SUPPLIED DATA:
+--

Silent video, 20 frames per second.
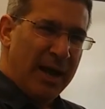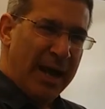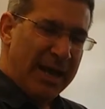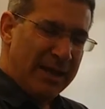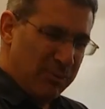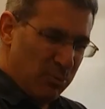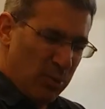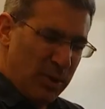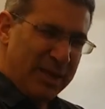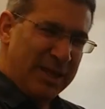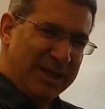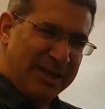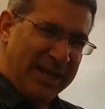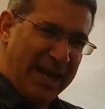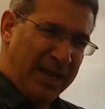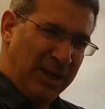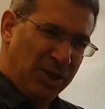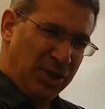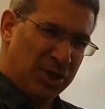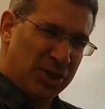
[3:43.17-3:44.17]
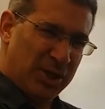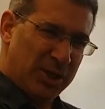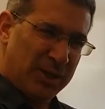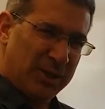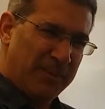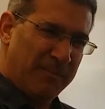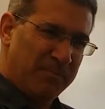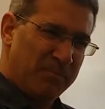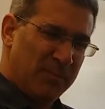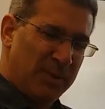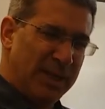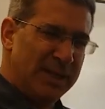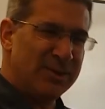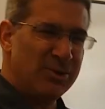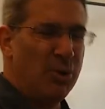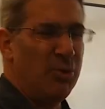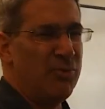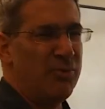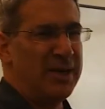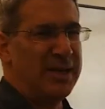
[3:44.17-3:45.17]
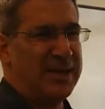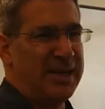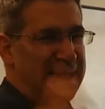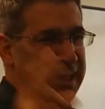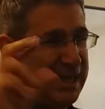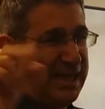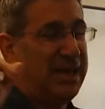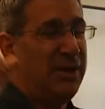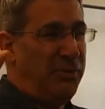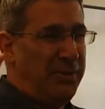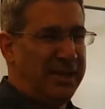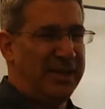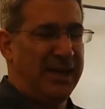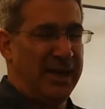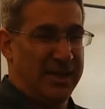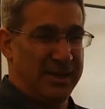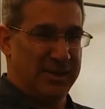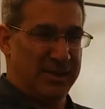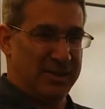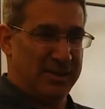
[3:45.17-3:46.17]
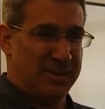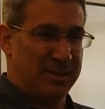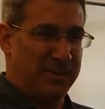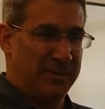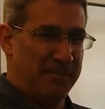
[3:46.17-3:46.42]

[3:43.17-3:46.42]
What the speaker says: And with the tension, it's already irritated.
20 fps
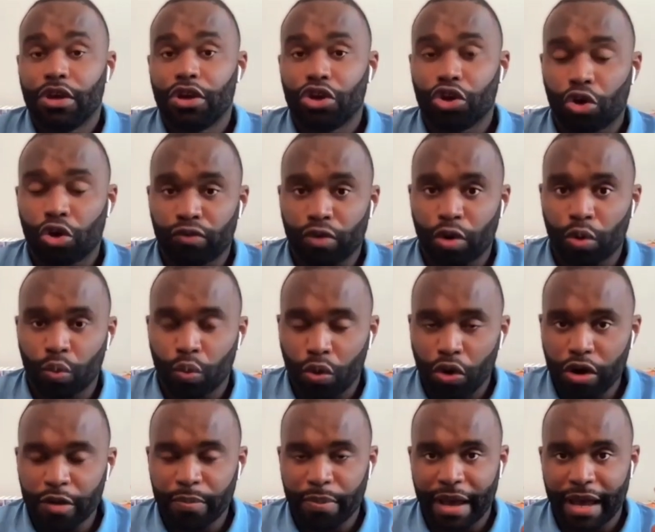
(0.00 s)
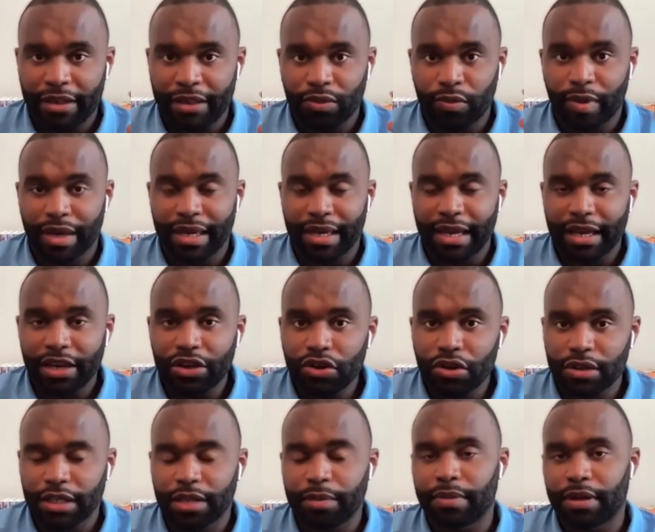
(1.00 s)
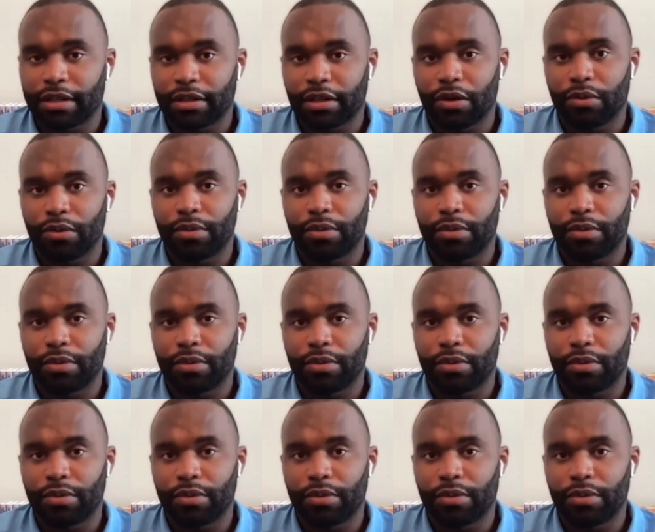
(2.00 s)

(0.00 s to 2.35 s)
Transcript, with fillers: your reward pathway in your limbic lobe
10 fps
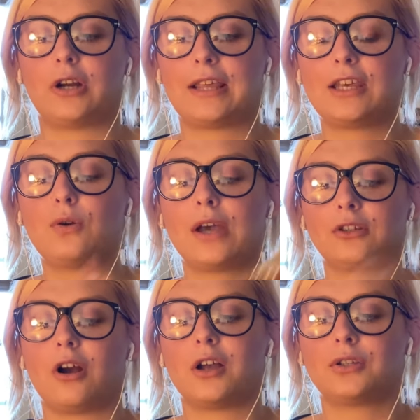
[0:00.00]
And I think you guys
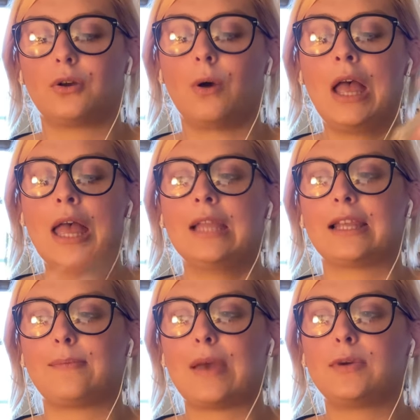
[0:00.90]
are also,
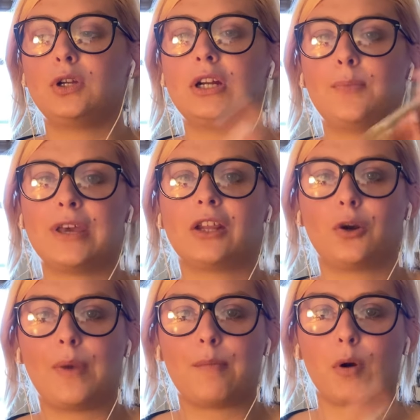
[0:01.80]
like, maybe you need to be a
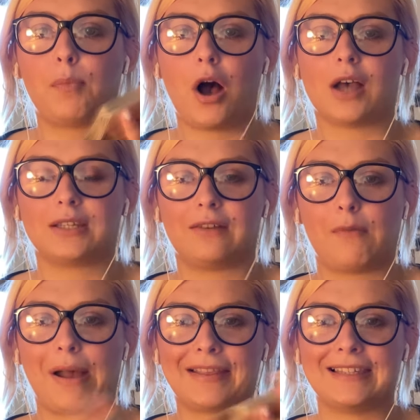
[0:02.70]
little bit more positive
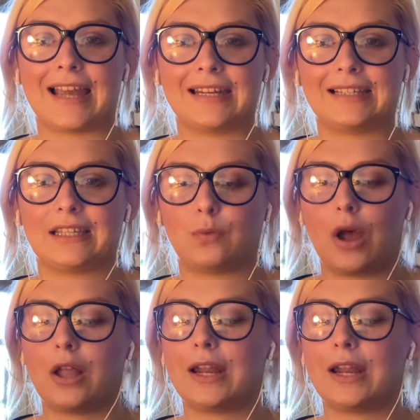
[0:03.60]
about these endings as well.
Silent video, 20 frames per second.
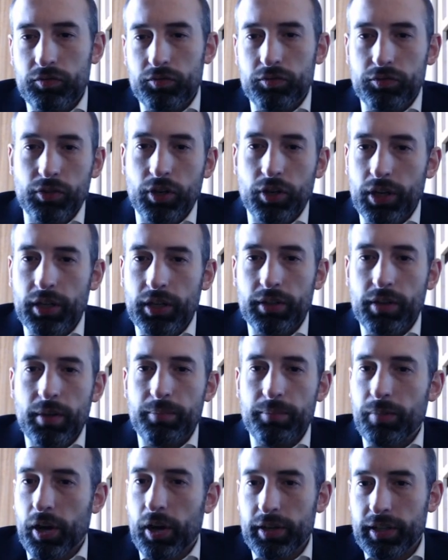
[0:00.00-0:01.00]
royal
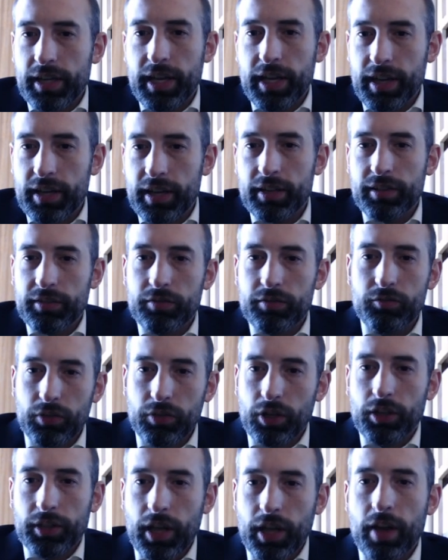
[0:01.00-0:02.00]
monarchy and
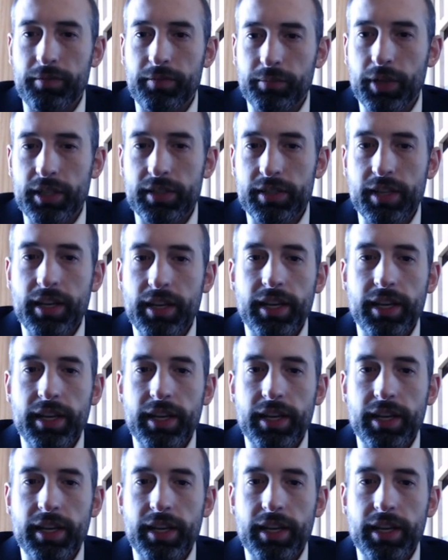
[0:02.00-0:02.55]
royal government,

+--

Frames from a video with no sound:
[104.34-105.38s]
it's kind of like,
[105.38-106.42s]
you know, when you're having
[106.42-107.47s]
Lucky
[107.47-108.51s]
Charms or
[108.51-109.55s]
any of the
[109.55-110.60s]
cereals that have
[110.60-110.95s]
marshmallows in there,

+--

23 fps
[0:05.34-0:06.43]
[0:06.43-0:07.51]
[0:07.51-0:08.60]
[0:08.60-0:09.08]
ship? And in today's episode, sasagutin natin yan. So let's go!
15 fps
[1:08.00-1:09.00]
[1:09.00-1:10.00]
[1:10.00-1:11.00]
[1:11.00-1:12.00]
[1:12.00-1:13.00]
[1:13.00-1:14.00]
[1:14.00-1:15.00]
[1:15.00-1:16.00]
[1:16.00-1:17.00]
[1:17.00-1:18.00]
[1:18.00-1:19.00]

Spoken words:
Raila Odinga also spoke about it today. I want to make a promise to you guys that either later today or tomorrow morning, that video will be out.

+--

TASK DESCRIPTION: Work out how many lines in the entries contain "with" and give that number alone.

ANSWER: 3